CURWOOD: Today, Robert MacArthur and Ed Wilson's theory is vital to conservation efforts. It helps wildlife managers figure out how much land groups of animals need to survive. But the achievement that Professor Wilson considers the most satisfying of his career has to do with social behaviors, not numbers. His years of studying insect societies, observing primates in the wild, and wrestling with the meaning of altruism among animals, launched him on a search for a unifying explanation. By 1975 Professor Wilson felt he had it, and he laid it out in the book Sociobiology: The New Synthesis. His fundamental idea was that the social behavior of all creatures, including insects, invertebrates, even humans, is strongly influenced by our genes. Sociobiology sparked a storm of controversy: feminists, civil rights advocates and others saw it as a throwback to the days of biological determinism. These critics felt the theory legitimized the nastiest aspects of human behavior: sexism, murder, rape, and racism. The topic still inflames many, including retired Harvard biologist Ruth Hubbard.

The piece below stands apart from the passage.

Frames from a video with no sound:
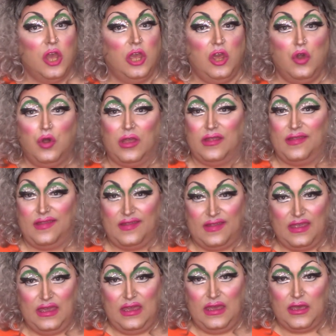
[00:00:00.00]
You could
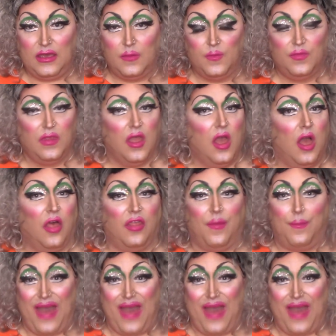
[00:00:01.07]
see the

HUBBARD: People act as though things that are biological are set in stone, and things that are societal or environmental can be changed overnight. Well, that simply isn't true, and the thought that we can sort these things out by various tricks of doing comparative studies or whatever, I think is an illusion.
CURWOOD: Defenders of sociobiology say biology doesn't determine human behavior, but that it does affect it. And what Professor Hubbard considers un-provable, the origins of behavior, others simply call challenging. Meanwhile, in the last 20 years, sociobiology of animals has become widely accepted and studied. What remains controversial is the relationship between human behavior and genes, and it is that relationship which still most intrigues Professor Wilson today. What kind of creatures are we, he wonders. How much has the human species been shaped by the natural world? And what is our relationship to it now? Dr. Wilson thinks the answers have profound importance.
WILSON: I think the evidence is mounting that we are in great need of the remainder of life and in the kinds of ecosystems and the configuration of the color and the movement that in fact wild nature provides us, and that it would be a very grave mistake to throw it all away.
CURWOOD: Despite the tremendous damage we've caused, Dr. Wilson believes humans have responses to nature embedded in our genes, which evolved over hundreds of thousands of years. And he says these responses can't be erased by a hundred years of concrete buildings and high technology. He's organized his thoughts about this need into what he calls the Biophilia Hypothesis: the love of life. Dr. Wilson believes it even shows itself in some very specific human preferences.
WILSON: We prefer a dwelling or an observation point on a prominence looking down on a body of water, and we prefer a savanna, scattered trees. The ancestral habitat of humanity, actually.
CURWOOD: Dr. Wilson says we aren't just the shapers of the Earth, but we have been shaped by it in our DNA. He believes that our physical and psychological health depend on contact with nature. As the planet's diversity is impoverished, so are we.
It's too soon to tell what kind of staying power the biophilia hypothesis will have. It's a lightning rod idea which other researchers are testing. Certainly Professor Wilson's grand theories haven't always been popular. In 1977, angry critics of sociobiology mounted a stage and dumped a pitcher of ice water on his head, yelling, "You're all wet!" But in the long run, Edward O. Wilson may well rank among the most creative and influential scientists of his time.
DIAMOND: The astonishing thing about Ed is that he has scored a thousand so many times.
CURWOOD: Jared Diamond of UCLA, speaking about biologist and conservationist Edward O. Wilson.